_EXTRACTED DATA_
=== Section Start ===

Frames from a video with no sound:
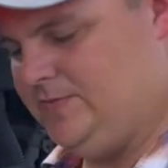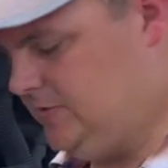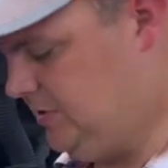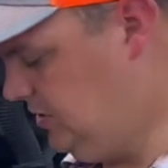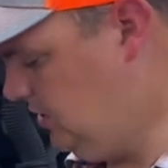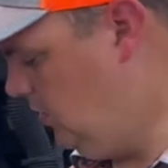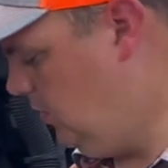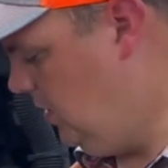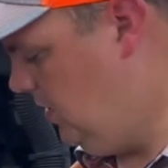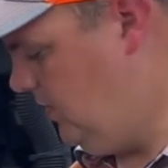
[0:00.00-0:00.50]

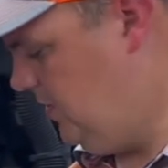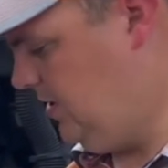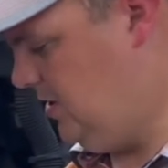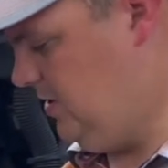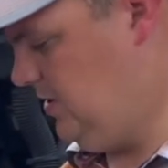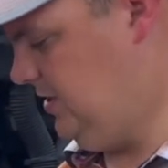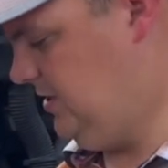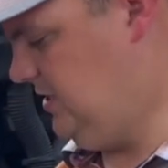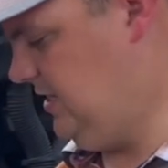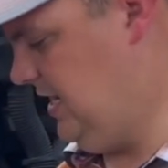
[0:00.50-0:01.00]
So what we're
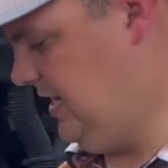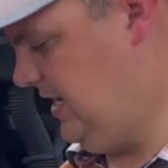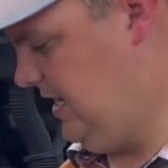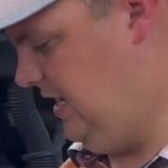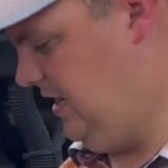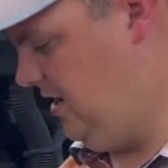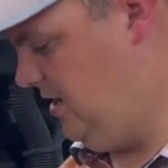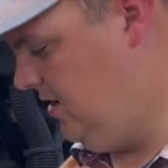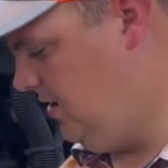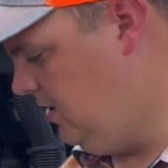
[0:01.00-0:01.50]
going to check
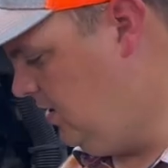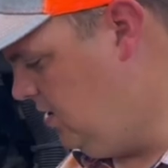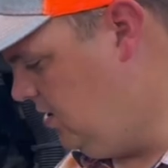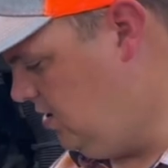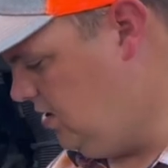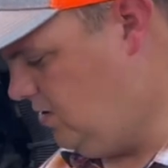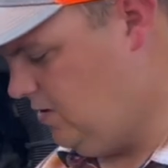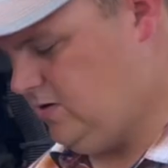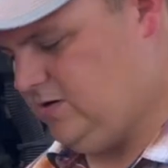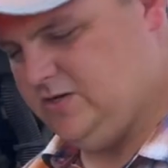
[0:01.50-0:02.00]
here,
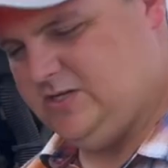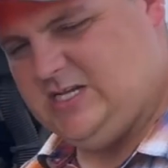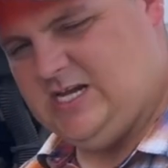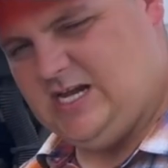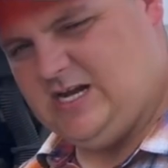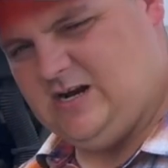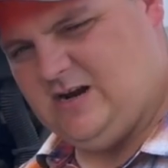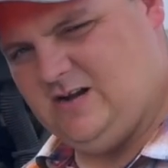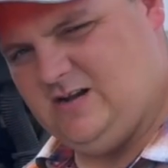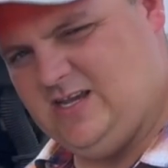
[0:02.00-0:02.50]
we're going to
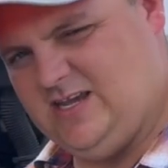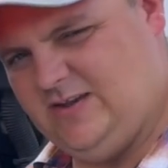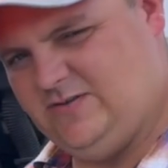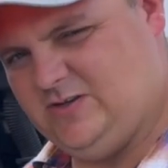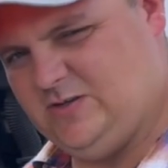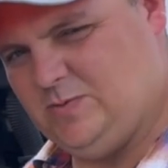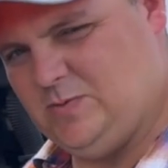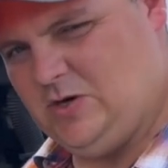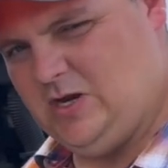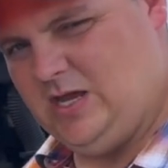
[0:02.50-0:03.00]
check our leaf
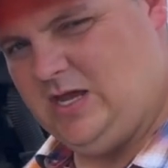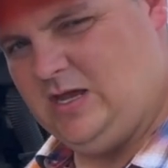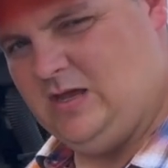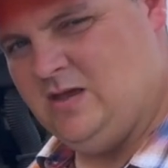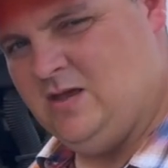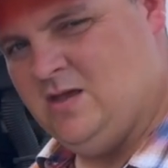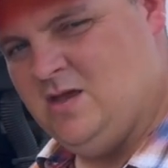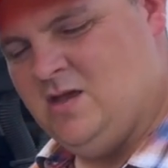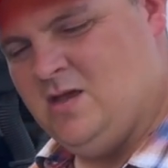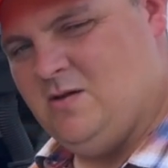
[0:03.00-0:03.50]
spring.
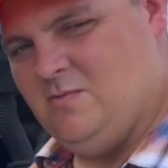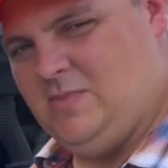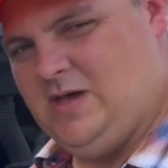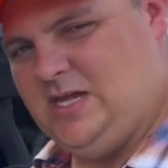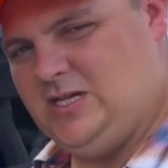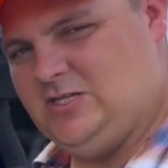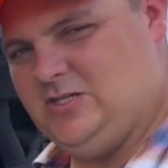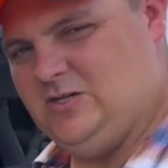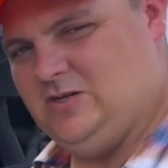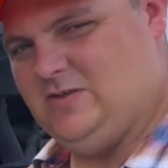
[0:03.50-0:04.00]

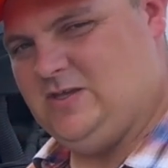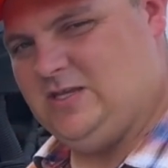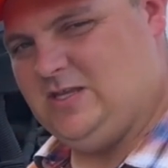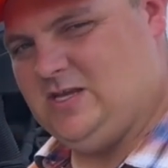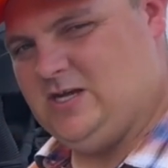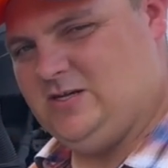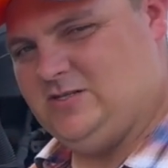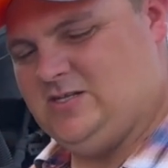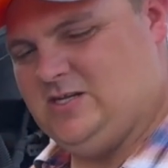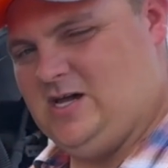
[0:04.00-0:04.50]
Make sure that
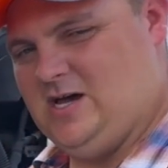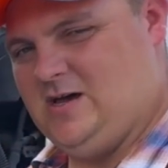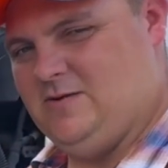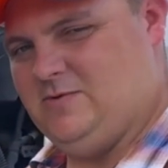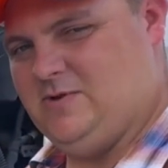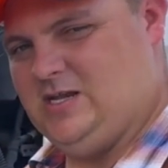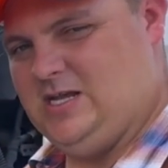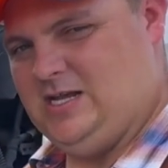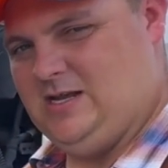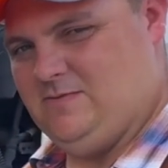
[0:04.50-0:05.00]
there's not
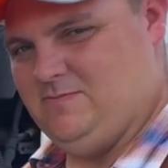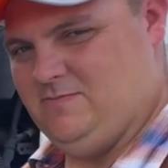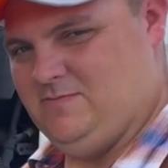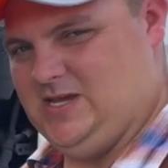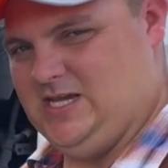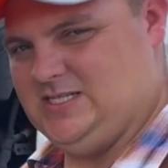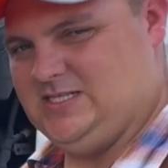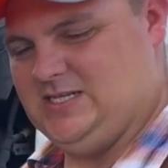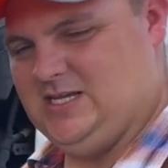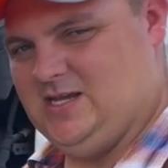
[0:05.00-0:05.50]
any
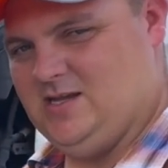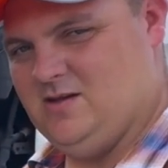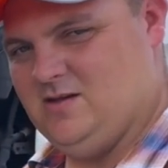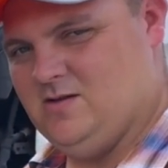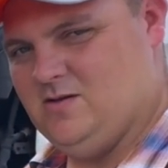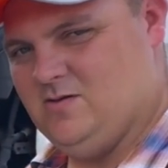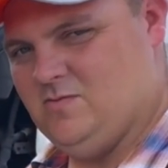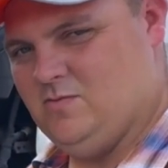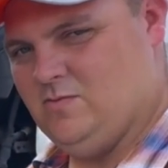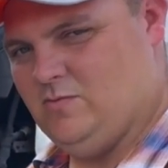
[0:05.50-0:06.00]
missing,
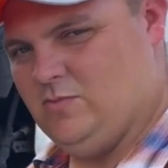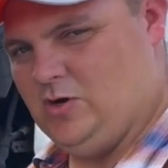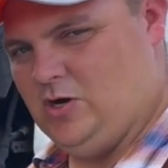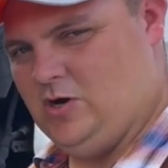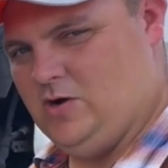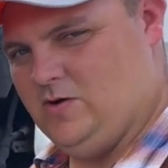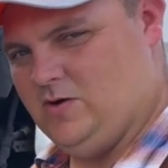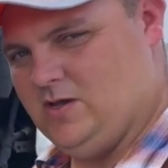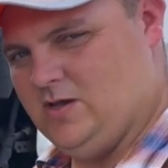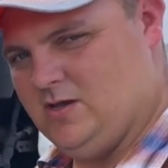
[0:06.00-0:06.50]

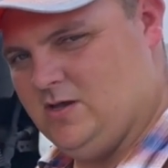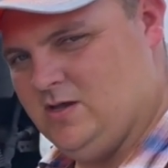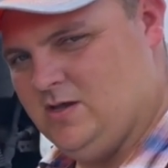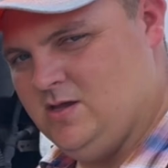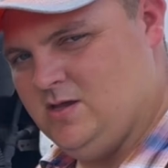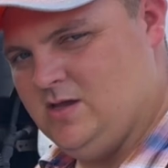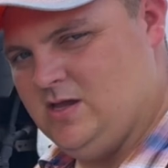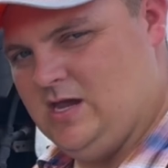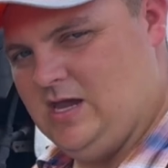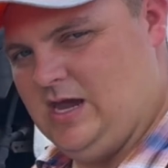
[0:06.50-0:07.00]
broke,
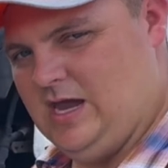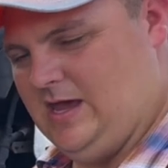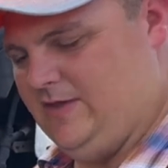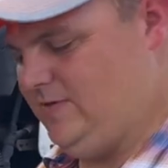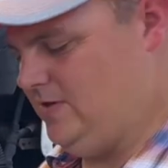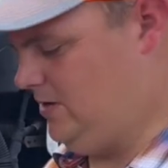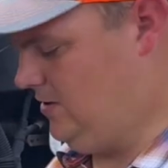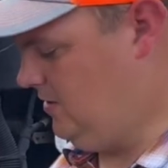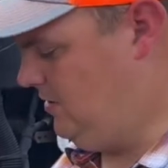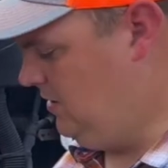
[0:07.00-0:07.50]

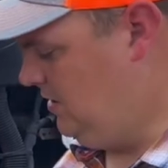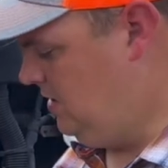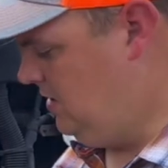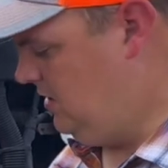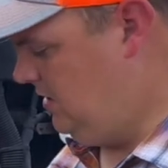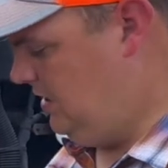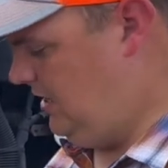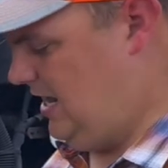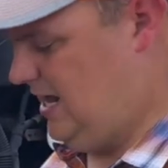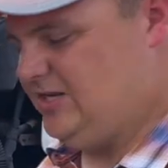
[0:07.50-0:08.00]
and they're
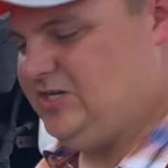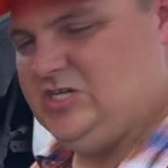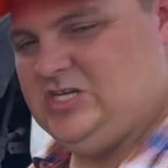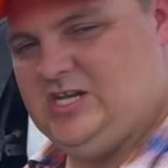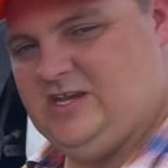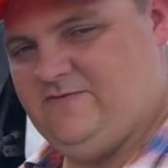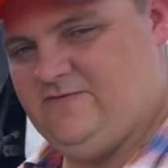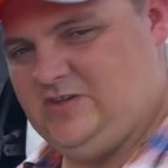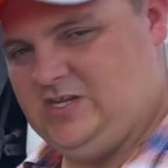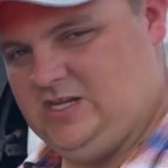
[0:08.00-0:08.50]
not
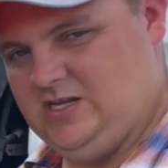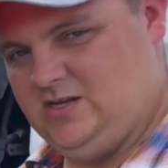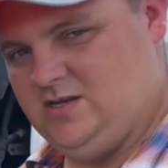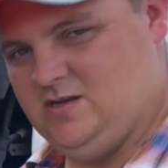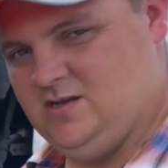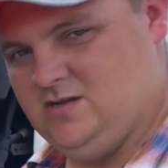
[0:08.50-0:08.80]
shifted.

=== Section End ===

_WHAT IS EXPECTED_
Pictures are to be omitted. Output verbatim only the lines from the one holding "[0:05.50-0:06.00]" through the end of the material, both included.

_SOLVED PROBLEM_
[0:05.50-0:06.00]
missing,
[0:06.00-0:06.50]

[0:06.50-0:07.00]
broke,
[0:07.00-0:07.50]

[0:07.50-0:08.00]
and they're
[0:08.00-0:08.50]
not
[0:08.50-0:08.80]
shifted.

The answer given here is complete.